The particular way in which this is done, i.e., by let-binding the post condition and then asserting the bound variable subverts existing machinery for leaving certain parts of postconditions unchecked. Namely, conjuncts annotated with @unchecked
are filtered out in TypeChecker
(see https://github.com/epfl-lara/stainless/blob/3da44e47828dd6269131270b76ada1617eb00b6a/core/src/main/scala/stainless/verification/TypeChecker.scala#L1006), but only if they occur directly in the VC to be checked. The indirection (let pc = @unchecked cond; assert(pc)
instead of assert(@unchecked cond)
) leads to cond
being check nonetheless.
This leads to an issue with correct-by-construction postconditions introduced in lowering phases, such as TypeEncoding
. In particular, for generic functions f[T](x: T): T
we lower to f(T: Object => Boolean, x: { v: Object | T(v) }): { v: Object | T(v) }
where f
's postcondition has been strengthened by ... && @unchecked res == f'(x)

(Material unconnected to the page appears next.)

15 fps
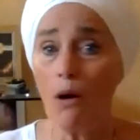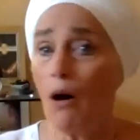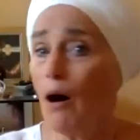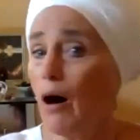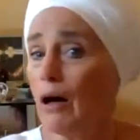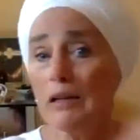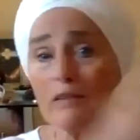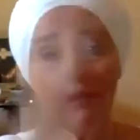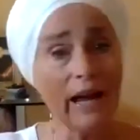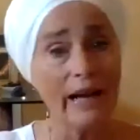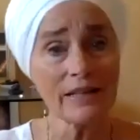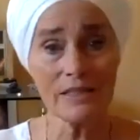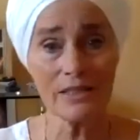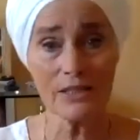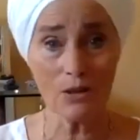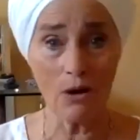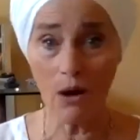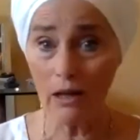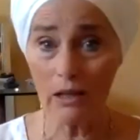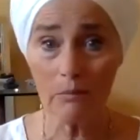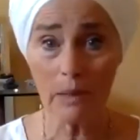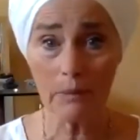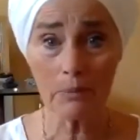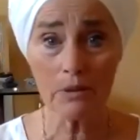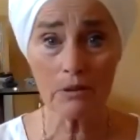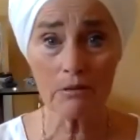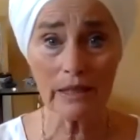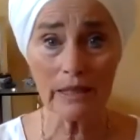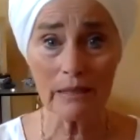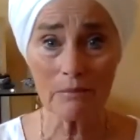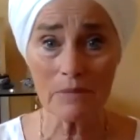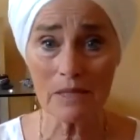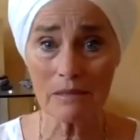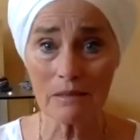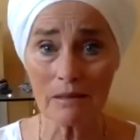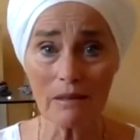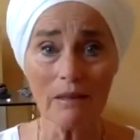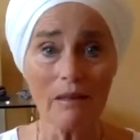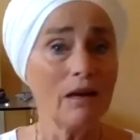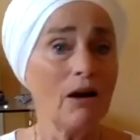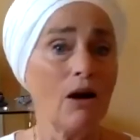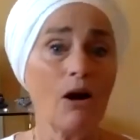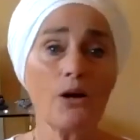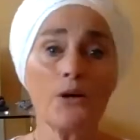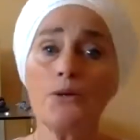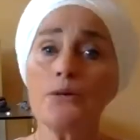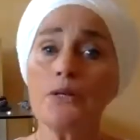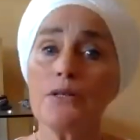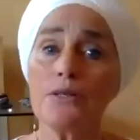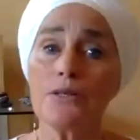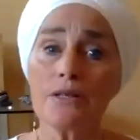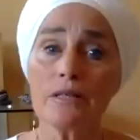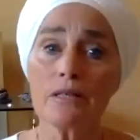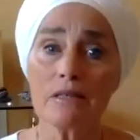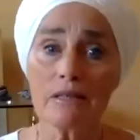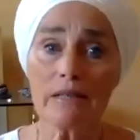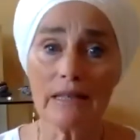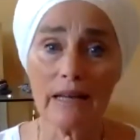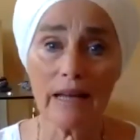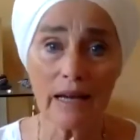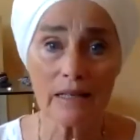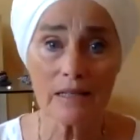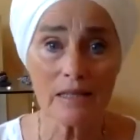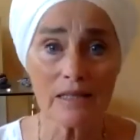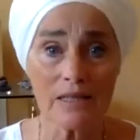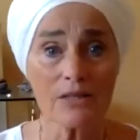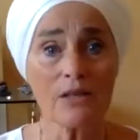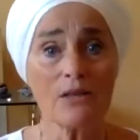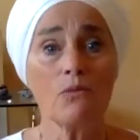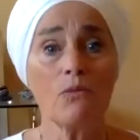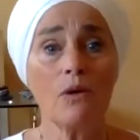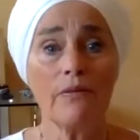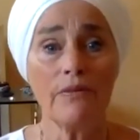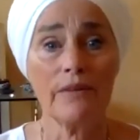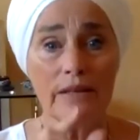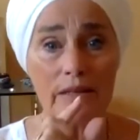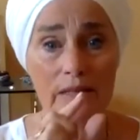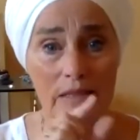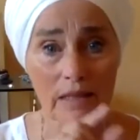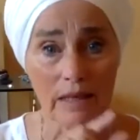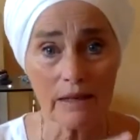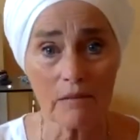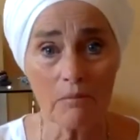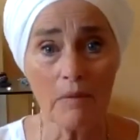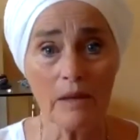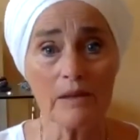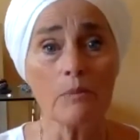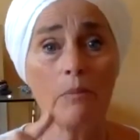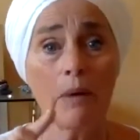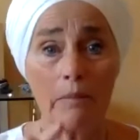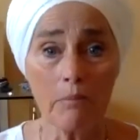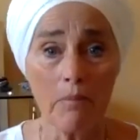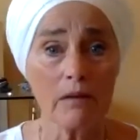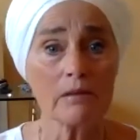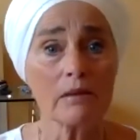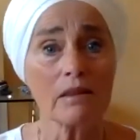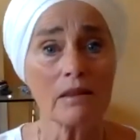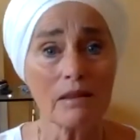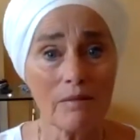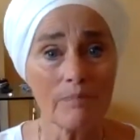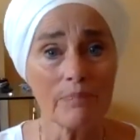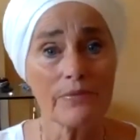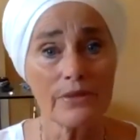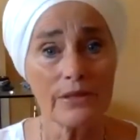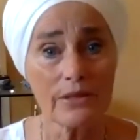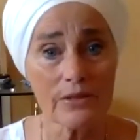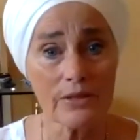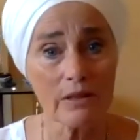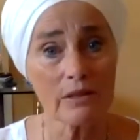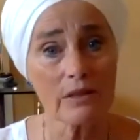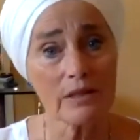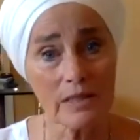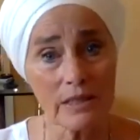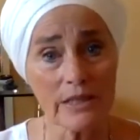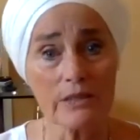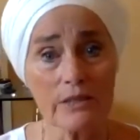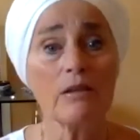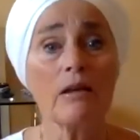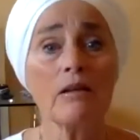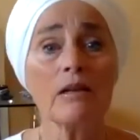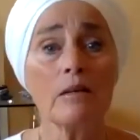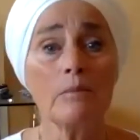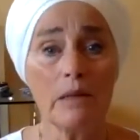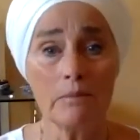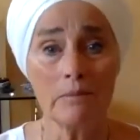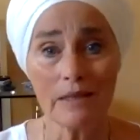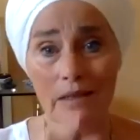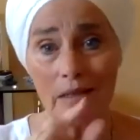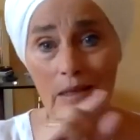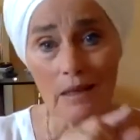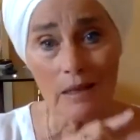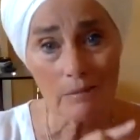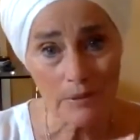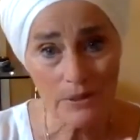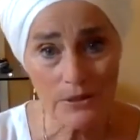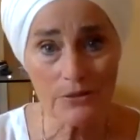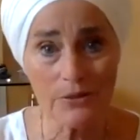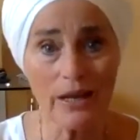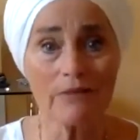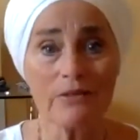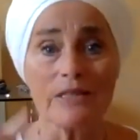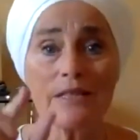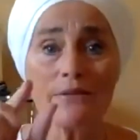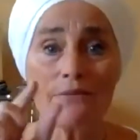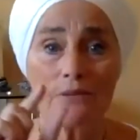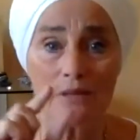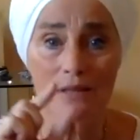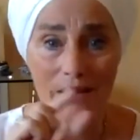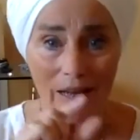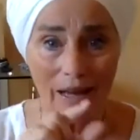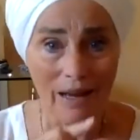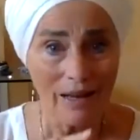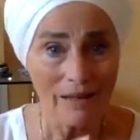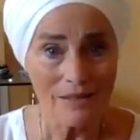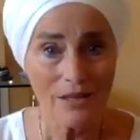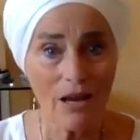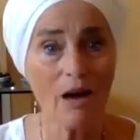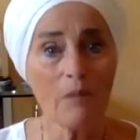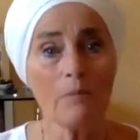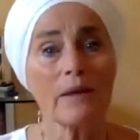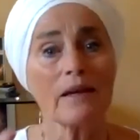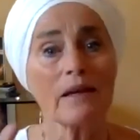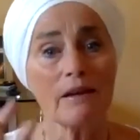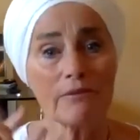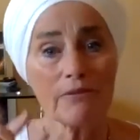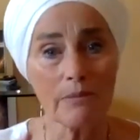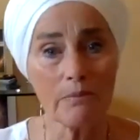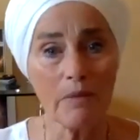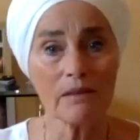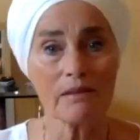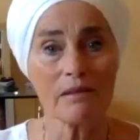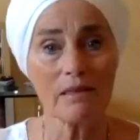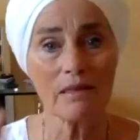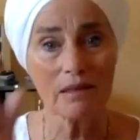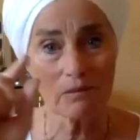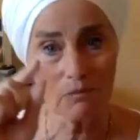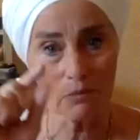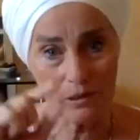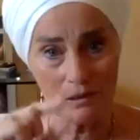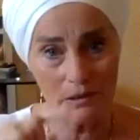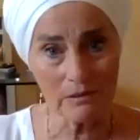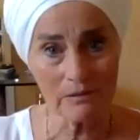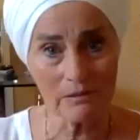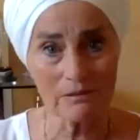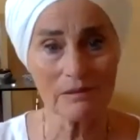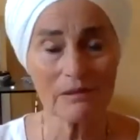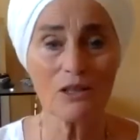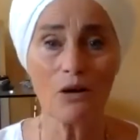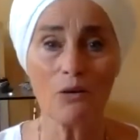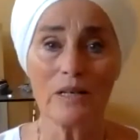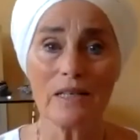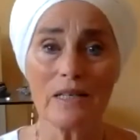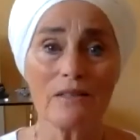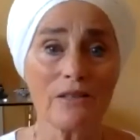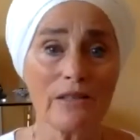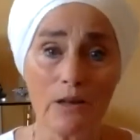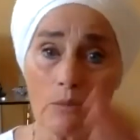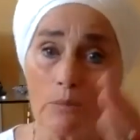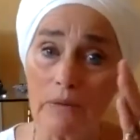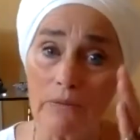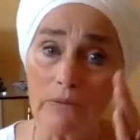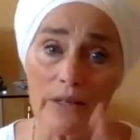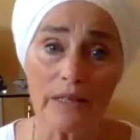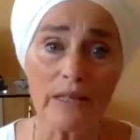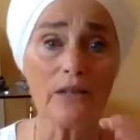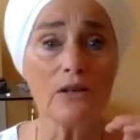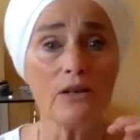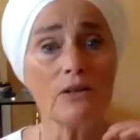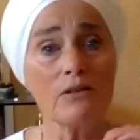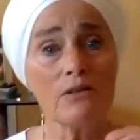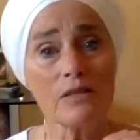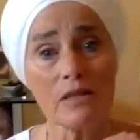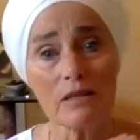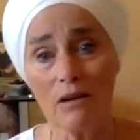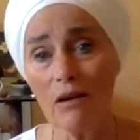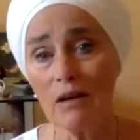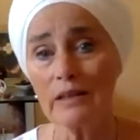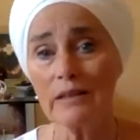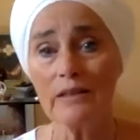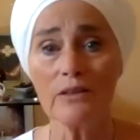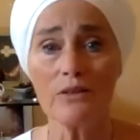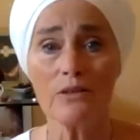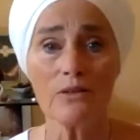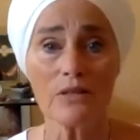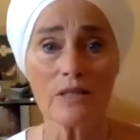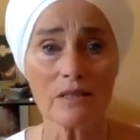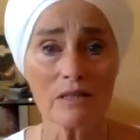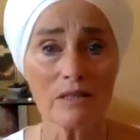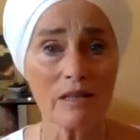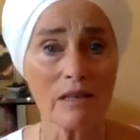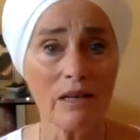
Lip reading: all of access to all of my programs, or you can just get access to the one that is like month by month. It's a year-long commitment, but you have a different topic every month that will go in. There'll be videos and audios and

referring to auxiliary function f'(x: Object): Object = ???
. That postcondition holds by construction, but cannot be proven automatically, so the above-described bug leads to spurious counter-examples.
See also #1125 for a related discussion on how to control the unchecked behavior in a more fine-grained way. As far as I can tell the split in that PR won't help us in this case, unfortunately, but I'll try to have a closer look.